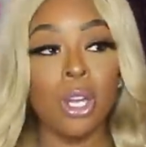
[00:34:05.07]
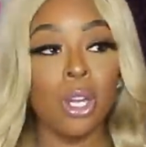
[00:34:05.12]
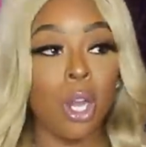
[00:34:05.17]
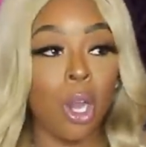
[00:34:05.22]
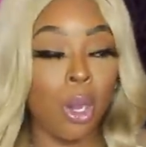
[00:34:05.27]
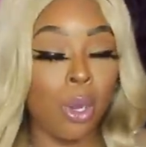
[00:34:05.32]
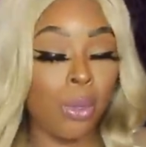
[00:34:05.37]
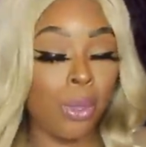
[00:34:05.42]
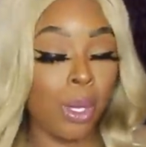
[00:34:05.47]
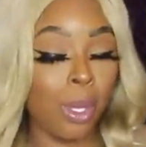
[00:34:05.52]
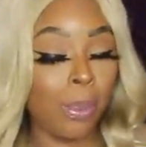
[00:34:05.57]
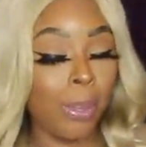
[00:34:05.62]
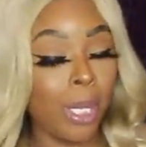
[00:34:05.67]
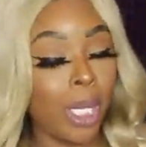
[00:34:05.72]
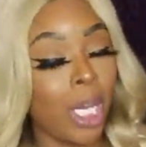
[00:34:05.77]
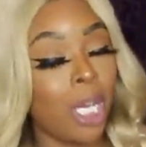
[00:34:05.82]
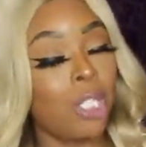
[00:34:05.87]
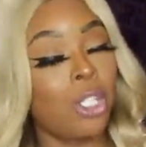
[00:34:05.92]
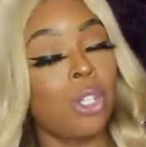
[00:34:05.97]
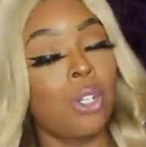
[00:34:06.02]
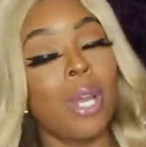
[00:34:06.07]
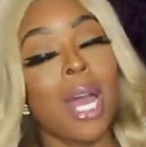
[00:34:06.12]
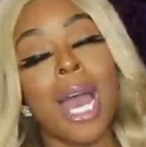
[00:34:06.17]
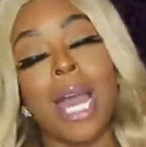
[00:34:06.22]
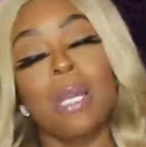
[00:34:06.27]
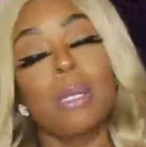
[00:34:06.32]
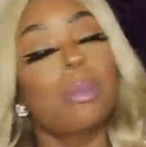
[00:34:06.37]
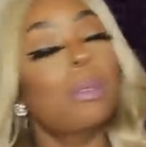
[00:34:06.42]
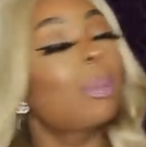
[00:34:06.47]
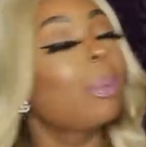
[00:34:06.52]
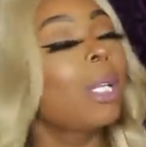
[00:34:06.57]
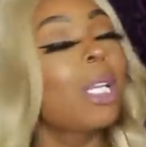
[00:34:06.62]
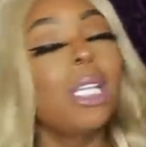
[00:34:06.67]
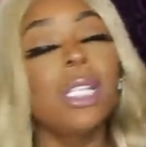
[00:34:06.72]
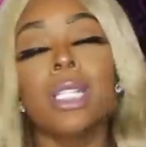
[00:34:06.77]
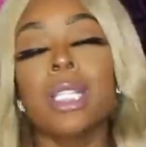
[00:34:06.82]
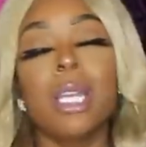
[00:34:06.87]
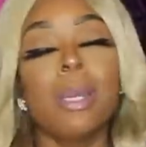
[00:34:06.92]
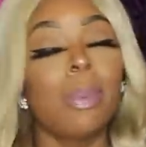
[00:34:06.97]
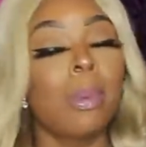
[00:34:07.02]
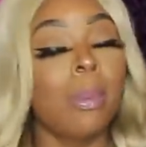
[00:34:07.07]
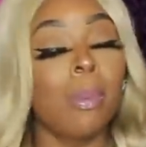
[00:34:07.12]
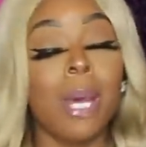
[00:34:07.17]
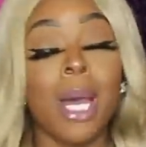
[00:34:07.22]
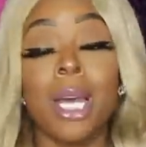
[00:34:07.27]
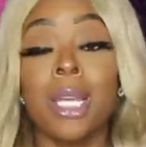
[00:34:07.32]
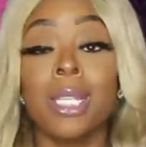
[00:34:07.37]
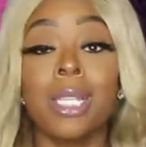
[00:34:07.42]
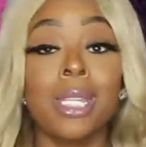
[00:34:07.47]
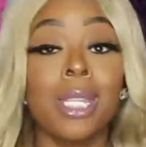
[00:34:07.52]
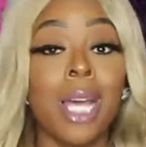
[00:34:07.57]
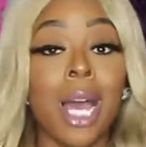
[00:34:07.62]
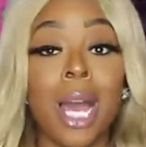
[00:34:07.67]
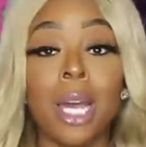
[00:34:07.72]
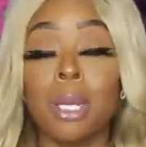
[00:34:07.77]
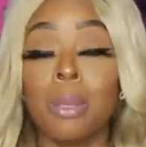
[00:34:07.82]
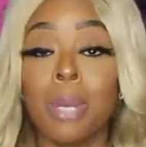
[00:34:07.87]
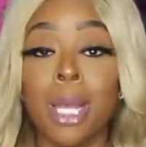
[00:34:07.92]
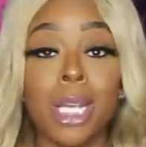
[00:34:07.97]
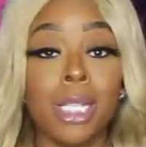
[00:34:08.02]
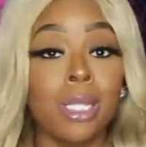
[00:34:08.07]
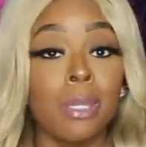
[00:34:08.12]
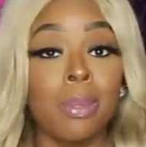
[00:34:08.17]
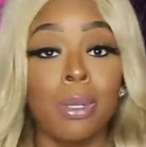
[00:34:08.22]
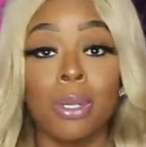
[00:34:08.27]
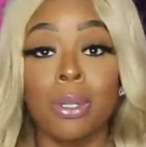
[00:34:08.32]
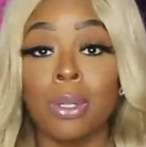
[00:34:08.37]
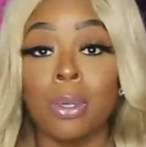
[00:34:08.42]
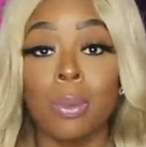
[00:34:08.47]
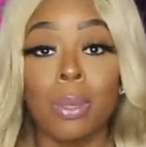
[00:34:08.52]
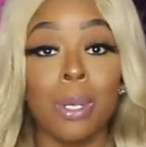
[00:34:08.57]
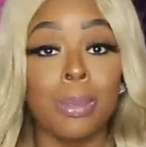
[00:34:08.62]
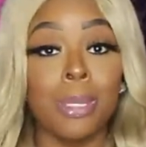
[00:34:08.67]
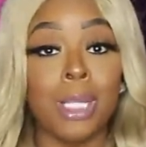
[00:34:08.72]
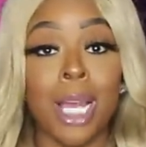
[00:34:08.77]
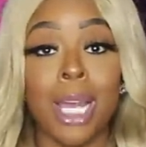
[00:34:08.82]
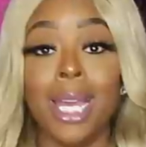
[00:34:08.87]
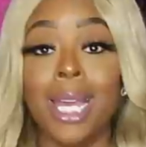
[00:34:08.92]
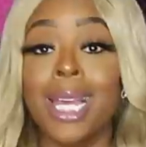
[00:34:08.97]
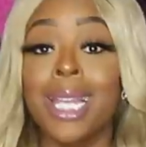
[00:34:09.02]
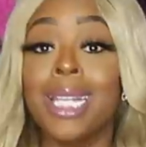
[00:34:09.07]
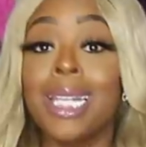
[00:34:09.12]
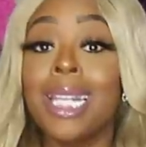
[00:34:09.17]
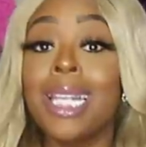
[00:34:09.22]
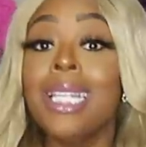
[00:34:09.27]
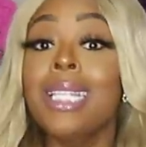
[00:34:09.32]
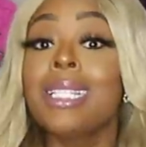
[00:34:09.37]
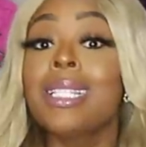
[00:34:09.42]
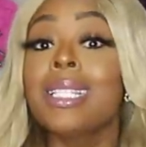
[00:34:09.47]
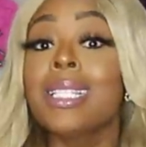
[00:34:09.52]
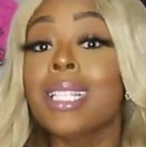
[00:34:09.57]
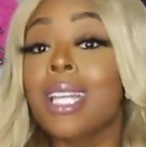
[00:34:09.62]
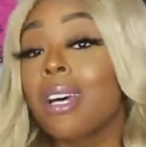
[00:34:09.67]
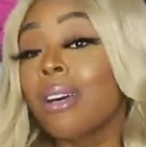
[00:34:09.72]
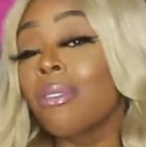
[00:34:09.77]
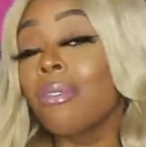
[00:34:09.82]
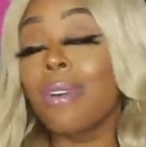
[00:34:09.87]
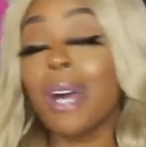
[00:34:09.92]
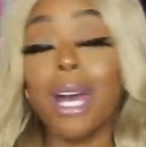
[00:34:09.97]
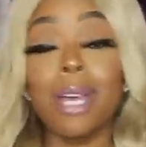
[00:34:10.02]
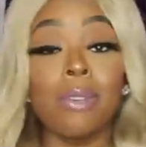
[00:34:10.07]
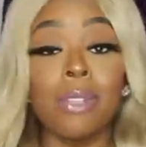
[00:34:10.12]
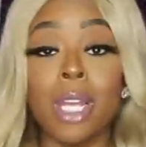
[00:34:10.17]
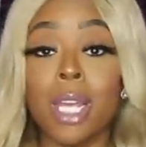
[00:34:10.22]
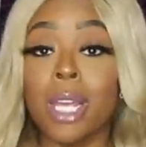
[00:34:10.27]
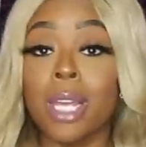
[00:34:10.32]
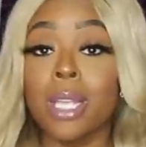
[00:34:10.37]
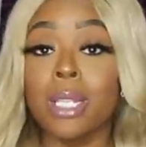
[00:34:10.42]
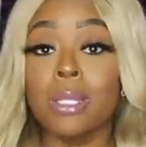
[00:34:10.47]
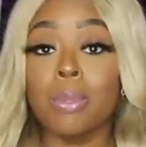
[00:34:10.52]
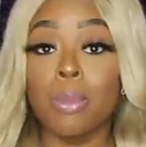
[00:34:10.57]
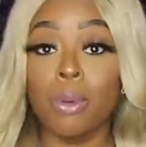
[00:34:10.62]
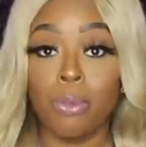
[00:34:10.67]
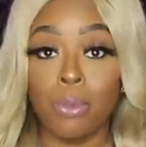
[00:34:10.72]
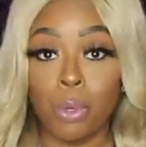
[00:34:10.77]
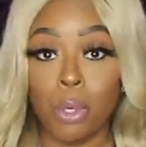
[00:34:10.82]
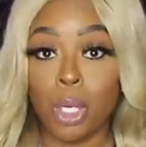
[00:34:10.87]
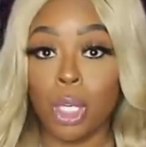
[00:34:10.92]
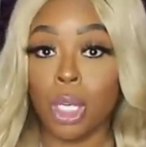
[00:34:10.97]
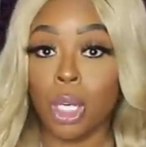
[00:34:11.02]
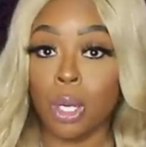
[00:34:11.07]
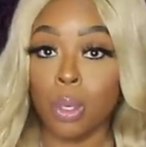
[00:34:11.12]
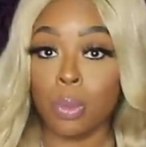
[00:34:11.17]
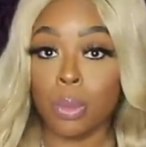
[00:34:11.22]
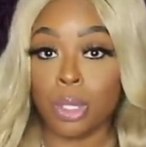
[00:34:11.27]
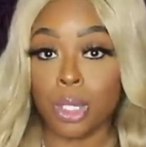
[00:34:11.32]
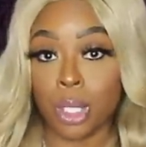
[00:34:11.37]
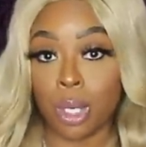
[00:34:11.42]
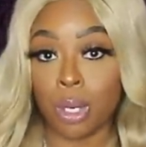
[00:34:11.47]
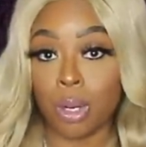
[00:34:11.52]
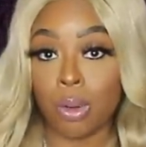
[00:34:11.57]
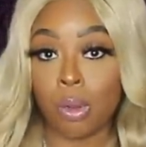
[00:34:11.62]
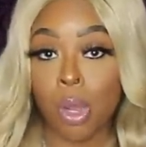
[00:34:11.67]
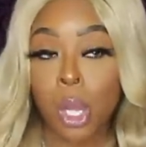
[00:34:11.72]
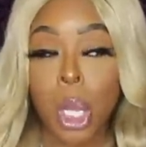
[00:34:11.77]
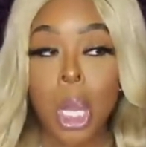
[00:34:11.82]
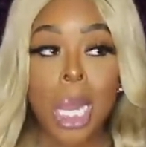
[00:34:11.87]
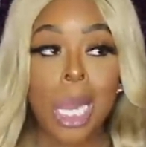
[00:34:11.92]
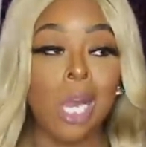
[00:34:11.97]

Go on there, pick out your items. Please keep in mind that the item has to be on their website at least five days before it gonna reserve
-*-
** Exercise objective **
In the data above, the line containing "[00:34:11.52]" and all lines after it are to be reproduced exactly, leaving out the pictures.

** Result of the exercise **
[00:34:11.52]
[00:34:11.57]
[00:34:11.62]
[00:34:11.67]
[00:34:11.72]
[00:34:11.77]
[00:34:11.82]
[00:34:11.87]
[00:34:11.92]
[00:34:11.97]

Go on there, pick out your items. Please keep in mind that the item has to be on their website at least five days before it gonna reserve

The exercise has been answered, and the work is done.